This method also requires plastid probes spaced less than about 80 kilobases apart that can be hybridized against the library. Genomes for which insufficient PCR primers exist could be heterologously probed with genes amplified from a related species using hybridization conditions less stringent than those presented here. In addition, as long as at least one organellar clone is positively identified, its end sequences can be used to reprobe the library and "walk" around the genome in both directions. Highly rearranged genomes could also potentially cause problems with determining coverage across the entire plastid genome map. Although interpretation is complicated by the presence of fosmid vector ligated to the insert DNA, restriction mapping of clones could be used to confirm complete genome coverage.

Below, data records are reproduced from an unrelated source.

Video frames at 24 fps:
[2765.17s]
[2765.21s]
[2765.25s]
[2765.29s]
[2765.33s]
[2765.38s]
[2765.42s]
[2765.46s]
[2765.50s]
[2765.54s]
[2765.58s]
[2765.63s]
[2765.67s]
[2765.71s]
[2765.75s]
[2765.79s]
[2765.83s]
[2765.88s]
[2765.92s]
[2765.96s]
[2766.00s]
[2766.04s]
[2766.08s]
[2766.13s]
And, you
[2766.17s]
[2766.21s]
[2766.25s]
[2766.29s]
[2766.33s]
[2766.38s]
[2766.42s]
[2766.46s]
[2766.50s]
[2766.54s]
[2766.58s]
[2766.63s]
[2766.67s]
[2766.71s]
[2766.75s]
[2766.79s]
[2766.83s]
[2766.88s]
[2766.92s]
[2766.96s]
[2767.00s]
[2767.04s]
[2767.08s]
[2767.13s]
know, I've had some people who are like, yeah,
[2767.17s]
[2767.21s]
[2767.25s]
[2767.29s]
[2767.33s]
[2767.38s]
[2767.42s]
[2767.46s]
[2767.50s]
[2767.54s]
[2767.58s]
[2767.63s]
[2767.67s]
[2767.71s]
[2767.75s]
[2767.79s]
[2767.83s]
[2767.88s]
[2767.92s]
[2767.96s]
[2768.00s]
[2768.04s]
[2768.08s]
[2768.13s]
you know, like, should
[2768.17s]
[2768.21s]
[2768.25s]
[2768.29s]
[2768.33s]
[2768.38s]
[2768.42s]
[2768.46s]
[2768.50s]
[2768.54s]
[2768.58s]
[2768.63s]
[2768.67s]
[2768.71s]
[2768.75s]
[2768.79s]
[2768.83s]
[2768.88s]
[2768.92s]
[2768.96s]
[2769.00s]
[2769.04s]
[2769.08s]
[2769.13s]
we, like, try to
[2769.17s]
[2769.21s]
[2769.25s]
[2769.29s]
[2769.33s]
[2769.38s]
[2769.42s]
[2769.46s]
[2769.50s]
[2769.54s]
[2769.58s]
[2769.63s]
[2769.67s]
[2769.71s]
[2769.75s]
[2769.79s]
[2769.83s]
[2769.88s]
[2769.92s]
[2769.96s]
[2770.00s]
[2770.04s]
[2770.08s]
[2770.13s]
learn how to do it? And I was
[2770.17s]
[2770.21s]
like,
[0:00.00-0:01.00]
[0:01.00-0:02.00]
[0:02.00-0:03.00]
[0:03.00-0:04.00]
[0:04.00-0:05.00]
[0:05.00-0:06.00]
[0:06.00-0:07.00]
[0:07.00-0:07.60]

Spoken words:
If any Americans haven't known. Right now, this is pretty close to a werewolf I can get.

However, end sequencing and an increased number of internal PCR tests on each clone should be sufficient, if possible, in practically all cases. 17

One final caveat that we encountered in screening our clones is the possibility of false positive hybridizations resulting from lateral transfers of plastid DNA to either the mitochondrial or nuclear genome. Despite the fact that most of the plated fosmid clones have inserts of nuclear origin, any transfer to the nuclear genome that exists in single copy form is highly unlikely to be detected using the number of clones we screened, as only a small proportion of the vast nuclear genome is represented. A transfer of plastid material to the mitochondrial genome is much more likely to be detected because, like the plastid genome, it exists in high copy number within each cell (10). We detected two clones whose inserts are suspected to be of mitochondrial origin. End sequence of a strongly hybridizing clone for Ipomoea gave Blastn results very similar to regions of the

Beta vulgaris mitochondrial genome (NC 002511) on both ends. One clone for Cuscuta exaltata reported plastid sequences as the best blast hit on both ends, and PCR tests showed it contained all of the plastid probes it should have as predicted by the end sequences. However, most of the genes in this clone were obvious pseudogenes, revealed as such by early stop codons or large truncations. Some pseudogenes were present in multiple copies, and many internal rearrangements existed for this clone, although the pseudogene sequences were not extremely divergent from the true gene sequences. Quite rapid structural change yet slow mutation rates are characteristic of plant mitochondrial genomes (10), indicating this clone is probably a large fragment of plastid DNA that was transferred to the mitochondrial genome, where it has become nonfunctional. Transfers from the plastid to the mitochondrion of genetic material this sizable have never been reported before, but it is not completely unexpected given that in at least one strain of 18

Arabidopsis thaliana, a nearly full copy of the mitochondrial genome is present on a nuclear chromosome (11).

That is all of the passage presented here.